[Collected data entries]
----

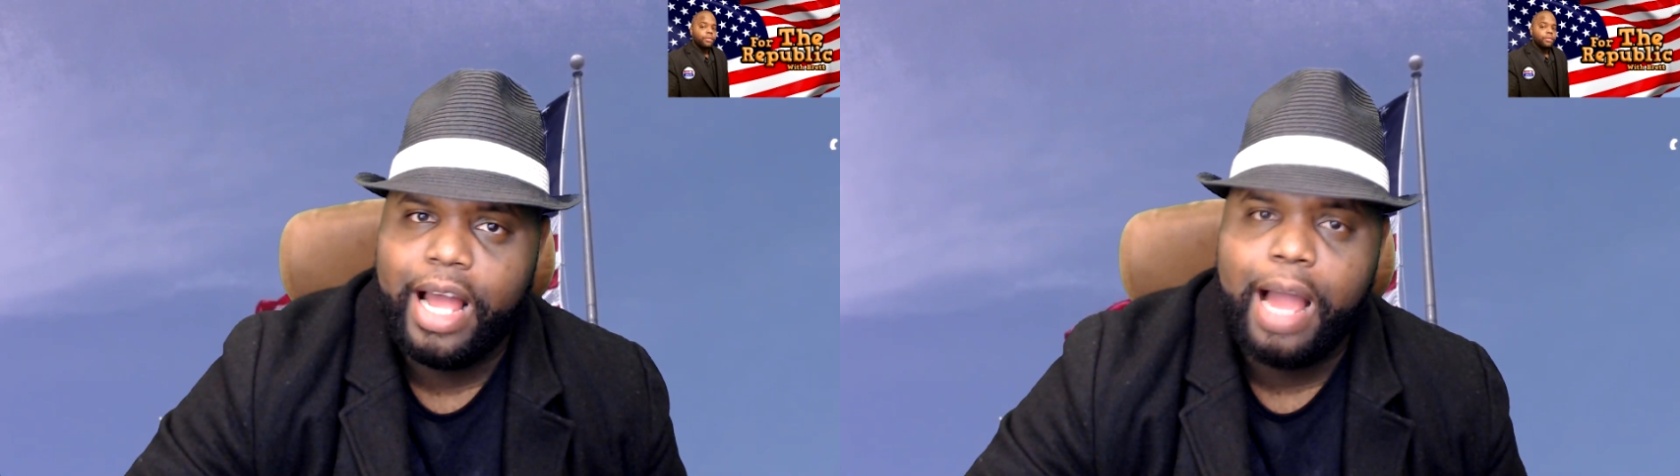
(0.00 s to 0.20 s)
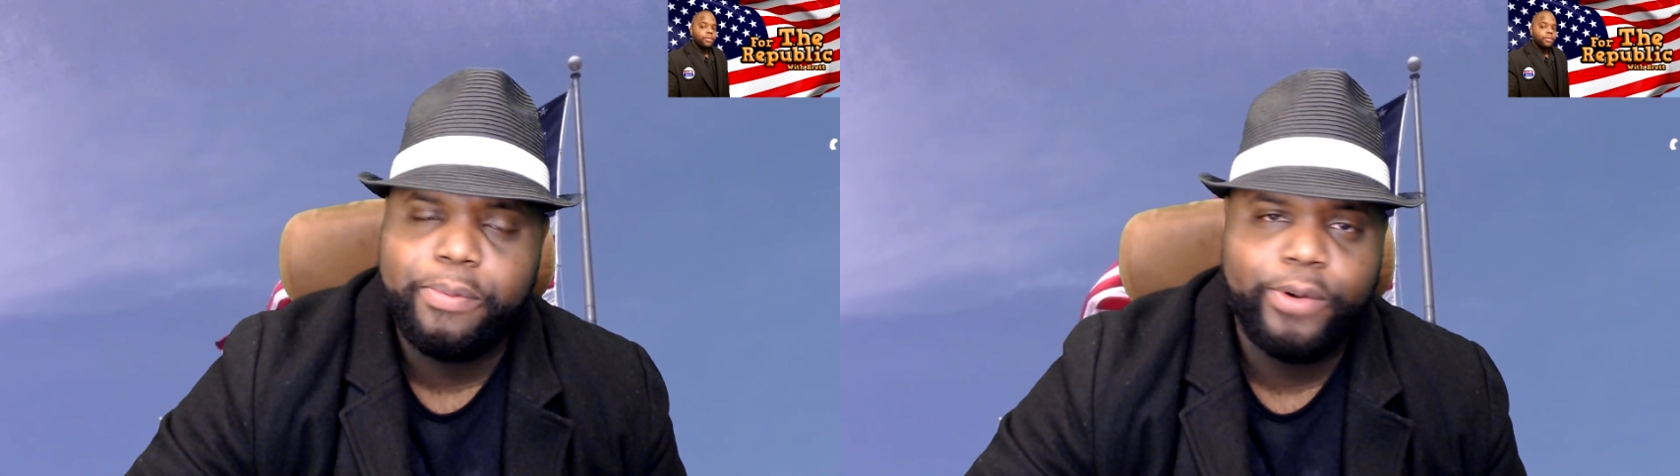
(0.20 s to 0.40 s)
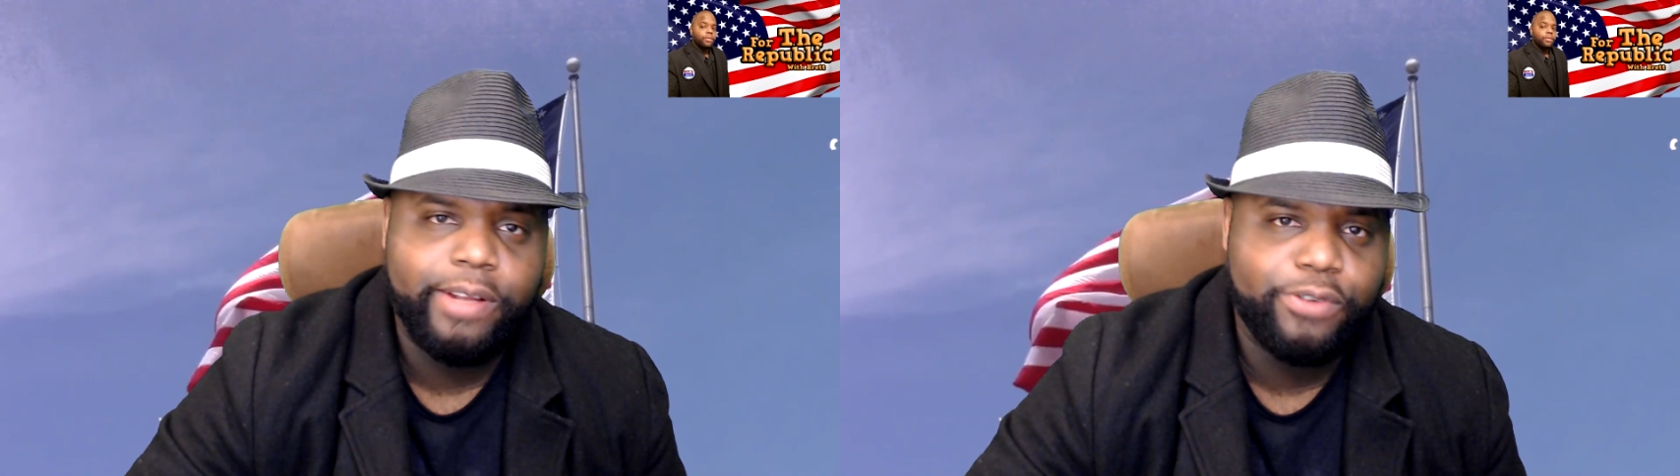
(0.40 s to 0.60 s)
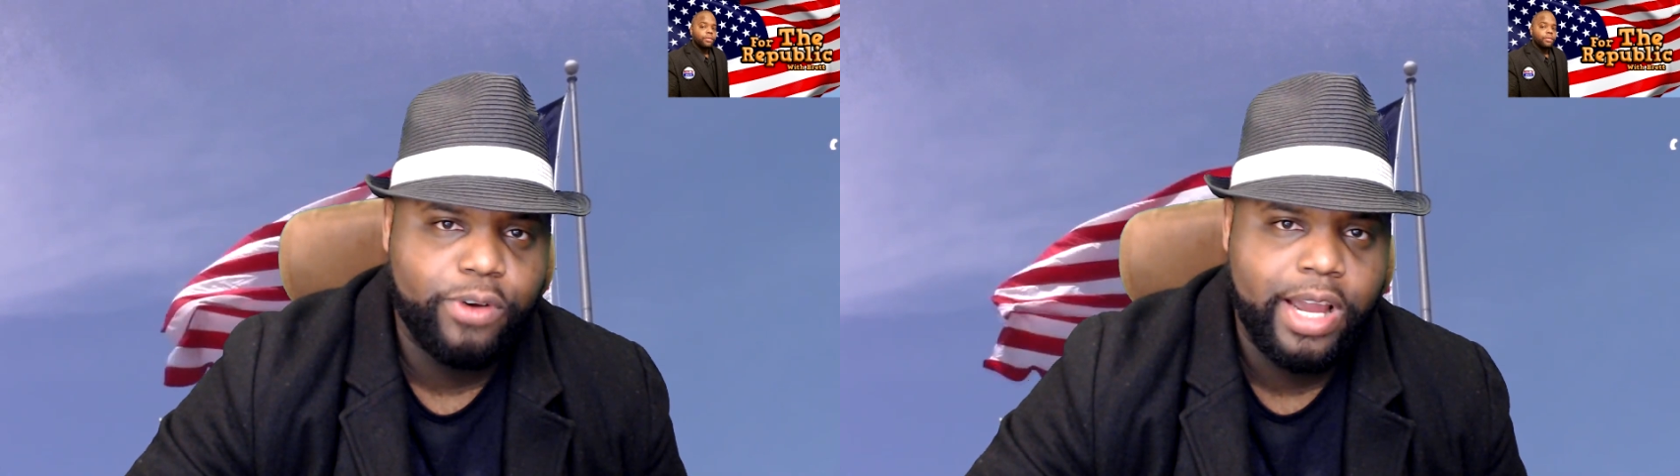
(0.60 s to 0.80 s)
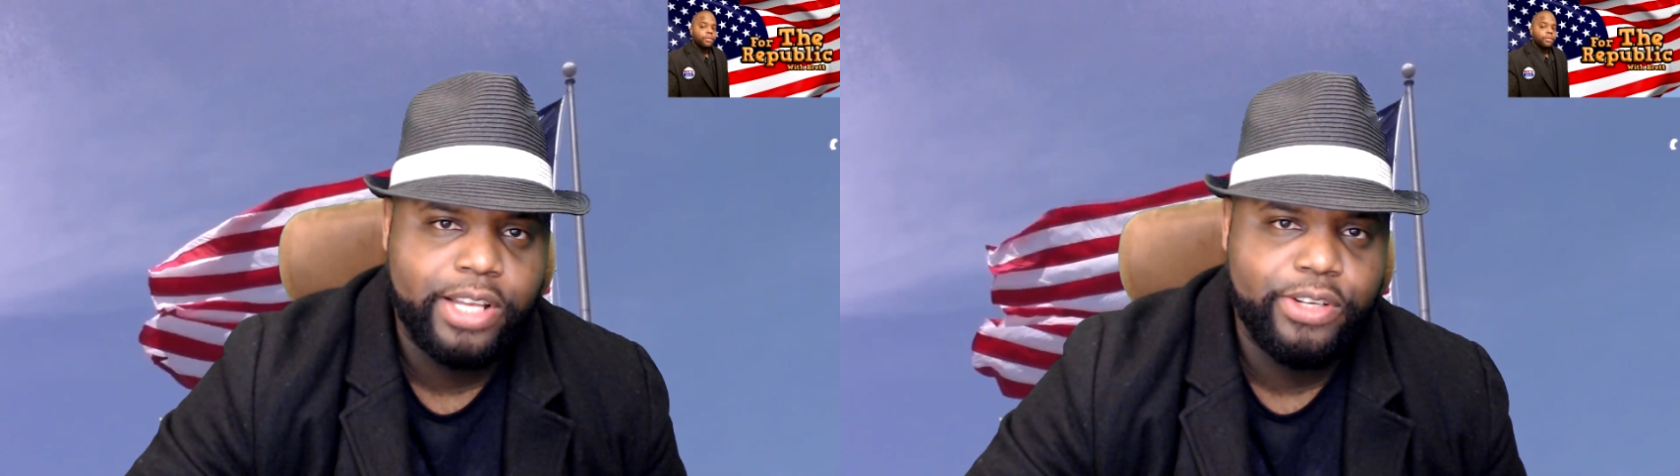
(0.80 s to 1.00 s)
operative
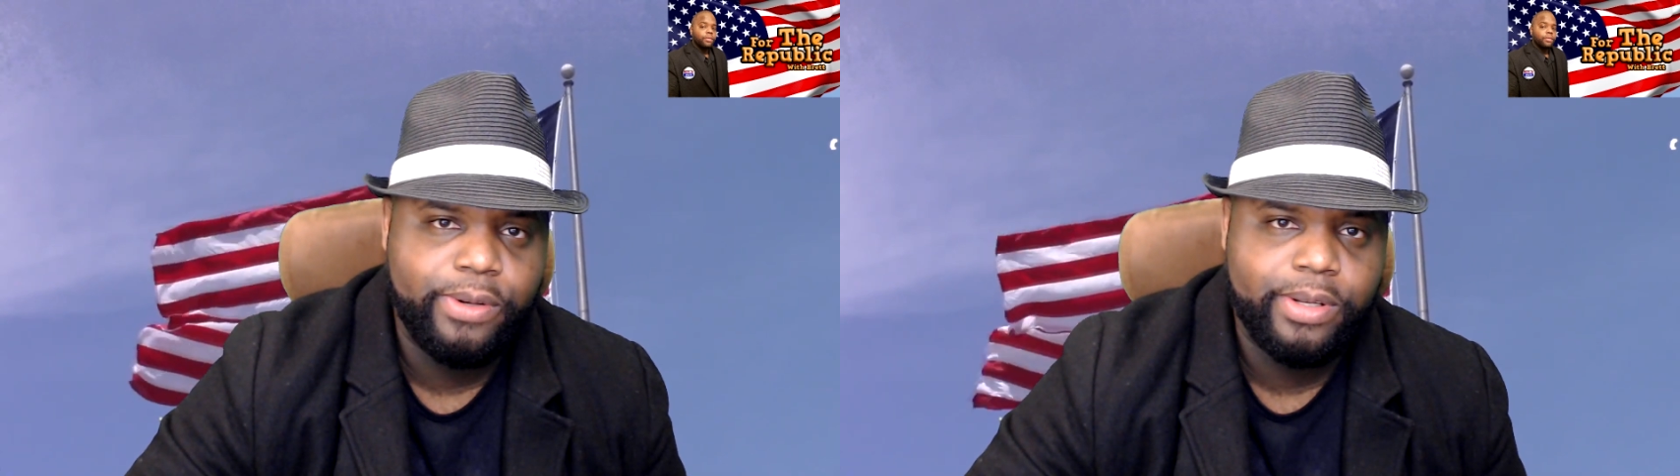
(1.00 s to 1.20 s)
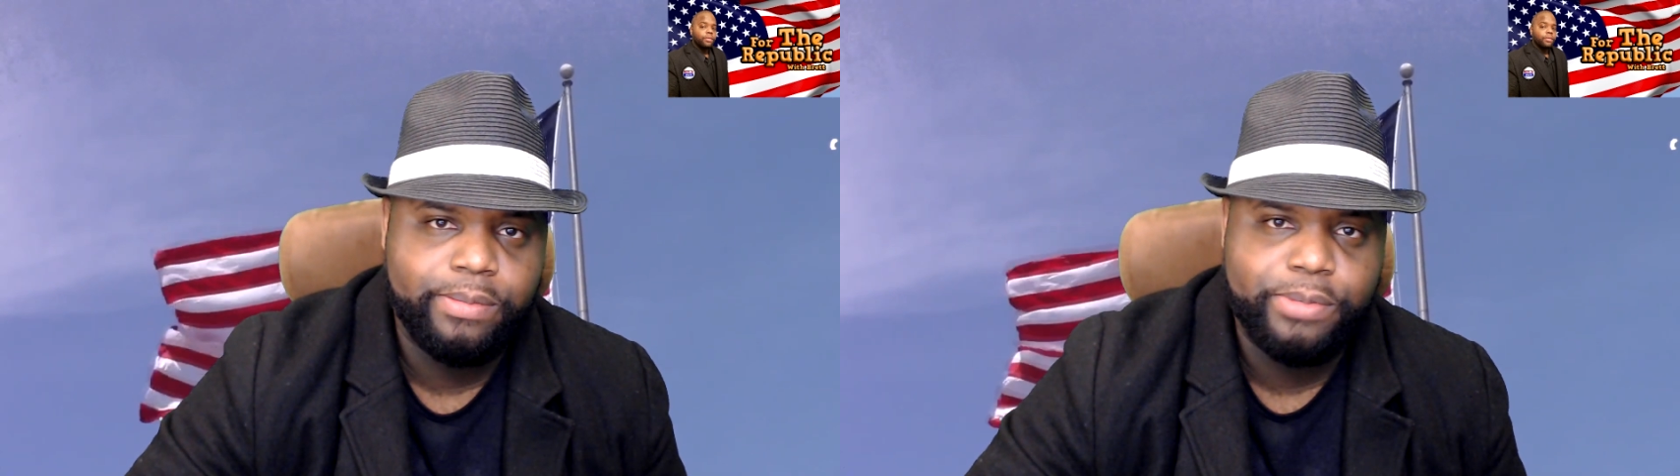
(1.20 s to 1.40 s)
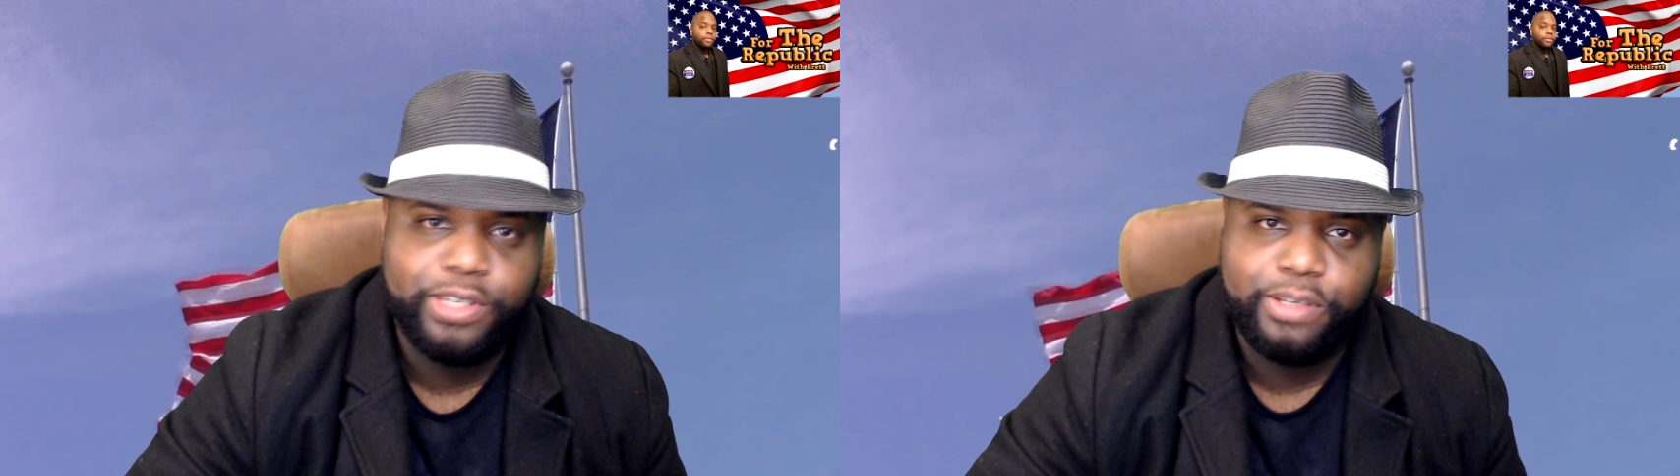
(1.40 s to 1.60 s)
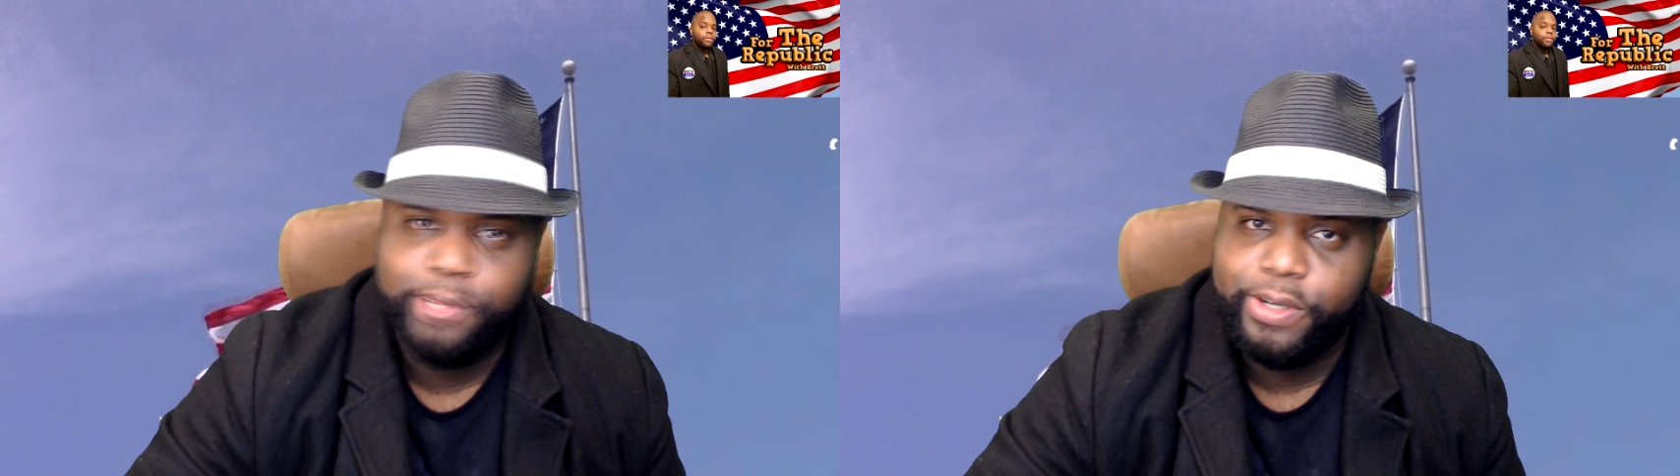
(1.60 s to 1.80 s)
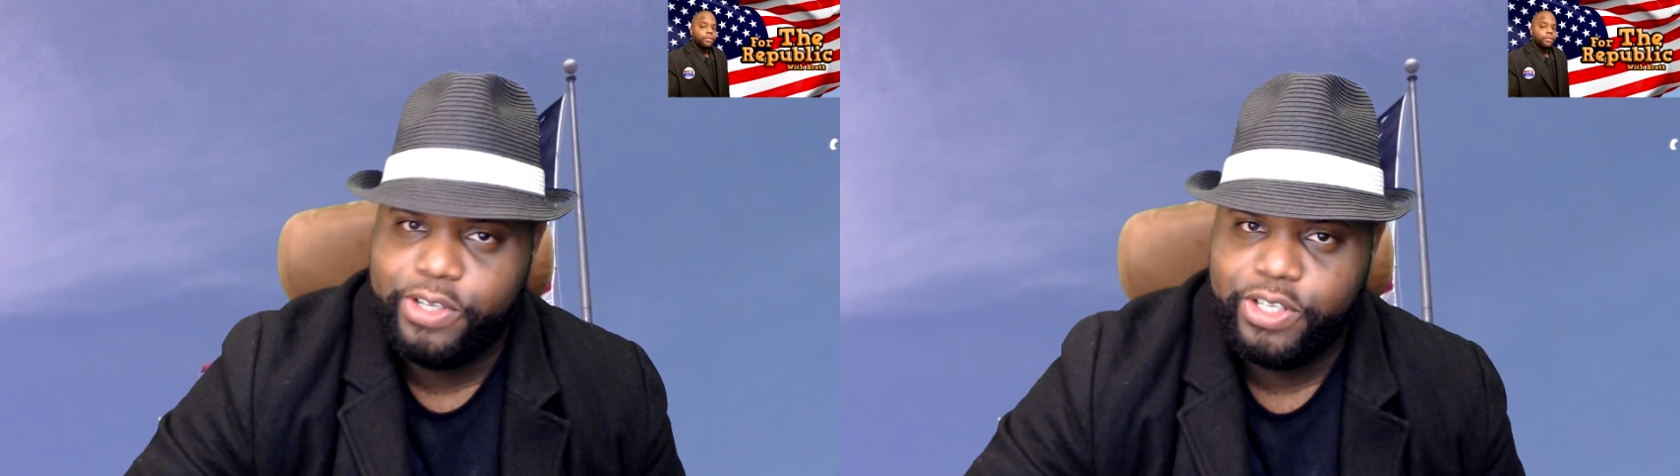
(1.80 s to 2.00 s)
trying to
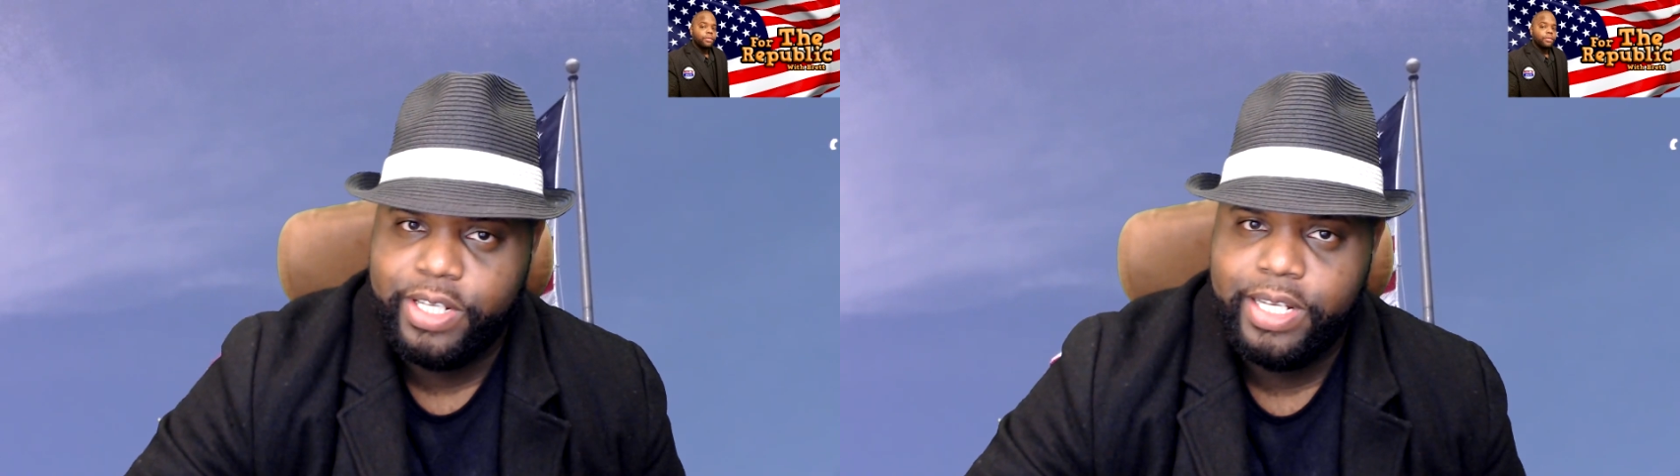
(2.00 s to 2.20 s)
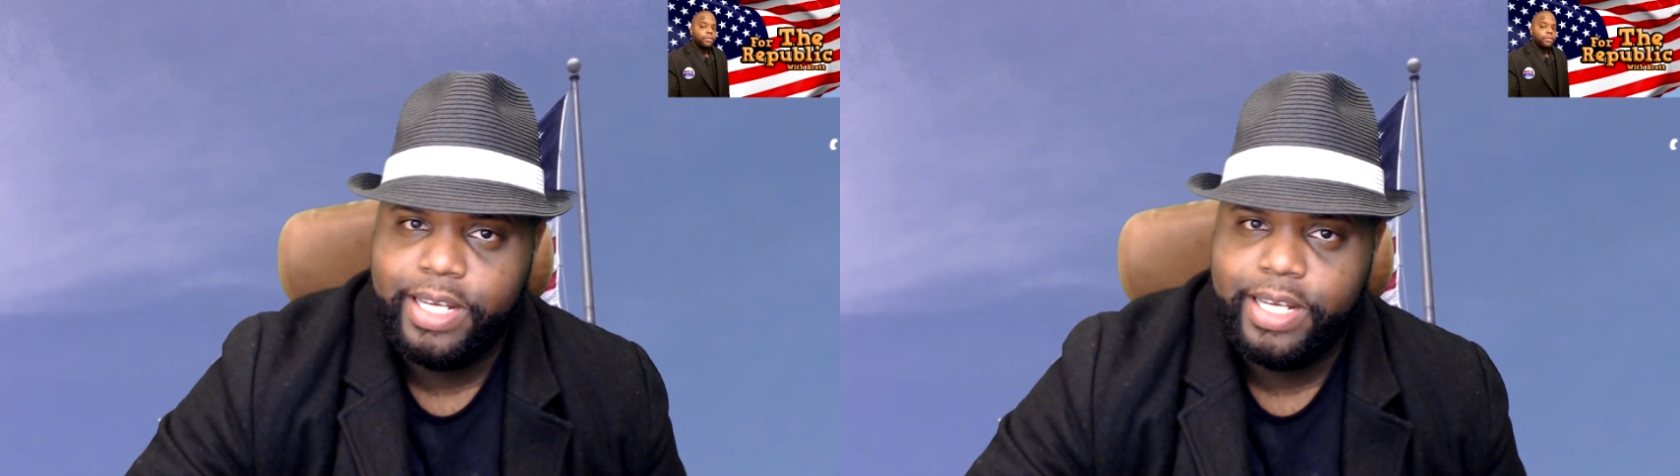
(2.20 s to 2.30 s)
besmirch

----

**Exercise details**
Please set down the records above word for word and omit their pictures.

**Finished exercise**
(0.00 s to 0.20 s)
(0.20 s to 0.40 s)
(0.40 s to 0.60 s)
(0.60 s to 0.80 s)
(0.80 s to 1.00 s)
operative
(1.00 s to 1.20 s)
(1.20 s to 1.40 s)
(1.40 s to 1.60 s)
(1.60 s to 1.80 s)
(1.80 s to 2.00 s)
trying to
(2.00 s to 2.20 s)
(2.20 s to 2.30 s)
besmirch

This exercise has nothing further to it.